#ShareYourLessons – Intro

This is the first in a series of posts designed to help teachers share their lessons and learning better.

I’ve gotten quite involved in the OER(Open Educational Resources) movement the past couple of years, building on a love of open source software in the late 90’s and early 2000’s. While the idea of OER is getting to be more commonplace in higher education, it’s still relatively new in K-12. Even within the US Dept of Ed’s #GoOpen movement, there is a lack of understanding of what it means to be open source.

A common definition that I will use here comes from David Wiley over at opencontent.org/definition :

  1. Retain – the right to make, own, and control copies of the content (e.g., download, duplicate, store, and manage)

  2. Reuse – the right to use the content in a wide range of ways (e.g., in a class, in a study group, on a website, in a video)

  3. Revise – the right to adapt, adjust, modify, or alter the content itself (e.g., translate the content into another language)
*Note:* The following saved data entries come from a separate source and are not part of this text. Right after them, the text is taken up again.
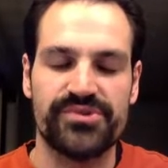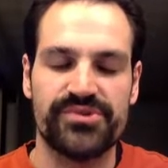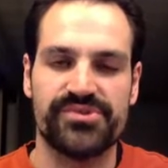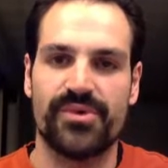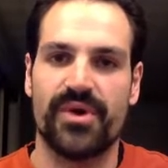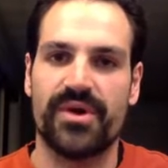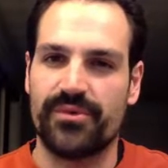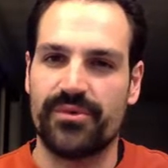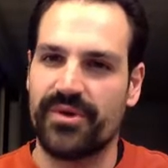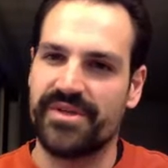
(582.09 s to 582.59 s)
so
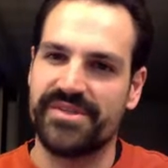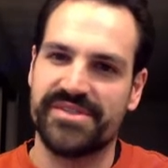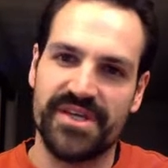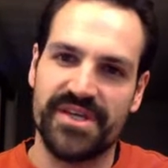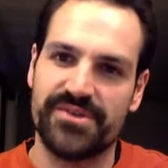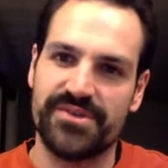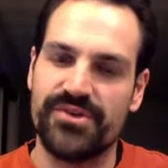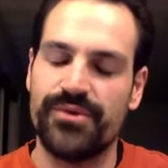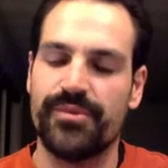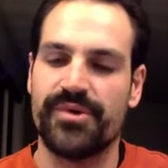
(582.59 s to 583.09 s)
I don't want to
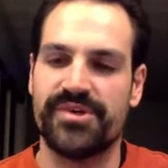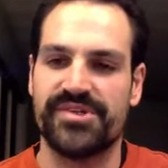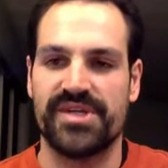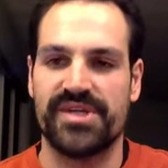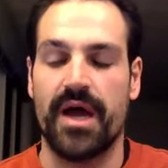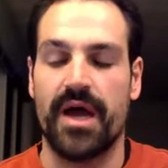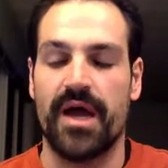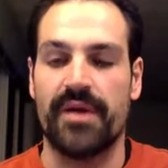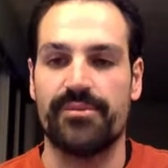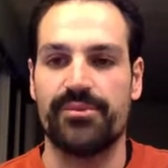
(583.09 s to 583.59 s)
take too much
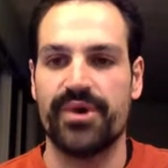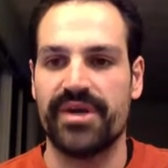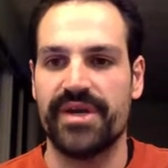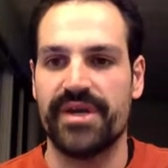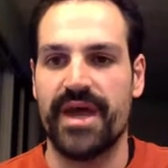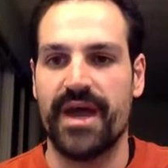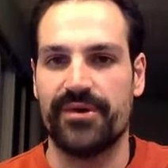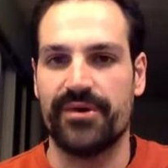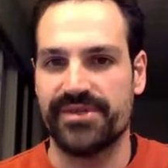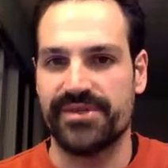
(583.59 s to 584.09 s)
time right
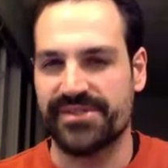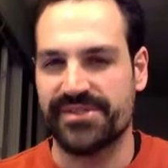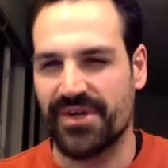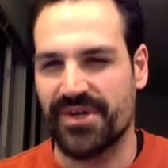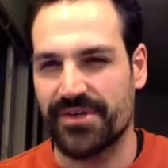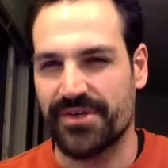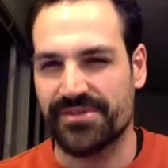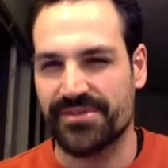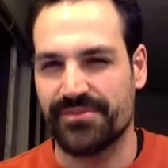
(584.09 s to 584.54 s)
now and discuss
  4. Remix – the right to combine the original or revised content with other material to create something new (e.g., incorporate the content into a mashup)

  5. Redistribute – the right to share copies of the original content, your revisions, or your remixes with others (e.g., give a copy of the content to a friend)

Mr. Wiley also uses the ALMA framework to determine if a resources is sufficiently accessible.  Essentially, if something is published in a file format like PDF that may make it not able to be edited, then it would be difficult to call it truly ‘open’.

Some common content types (*my own analysis which may be flawed!)

Retain Reuse Revise Remix Redistribute Blog Post
Youtube Video Can't download natively IF CC-licensed Yes - but only by owner if not CC-licensed IF CC-licensed Yes - shareable Here
Google Doc YES YES YES with caveats around proprietary technology (google sign-in) YES with caveats around proprietary technology (google sign-in) YES
Word Doc YES YES YES with caveats around proprietary technology YES with caveats around proprietary technology YES
PDF YES YES NO NO YES

I’ll be taking a look at some of these content types and how teachers can actually share with fidelity in the coming weeks!

One thought on “#ShareYourLessons – Intro”

  1. While YouTube does not provide video downloads they don’t stop all the third party sites (just google YouTube Downloader, I use SaveFrom.net) from addons that let you download any video (regardless of license) as mp4, SD or HD. It’s not the original, but often close enough for editing.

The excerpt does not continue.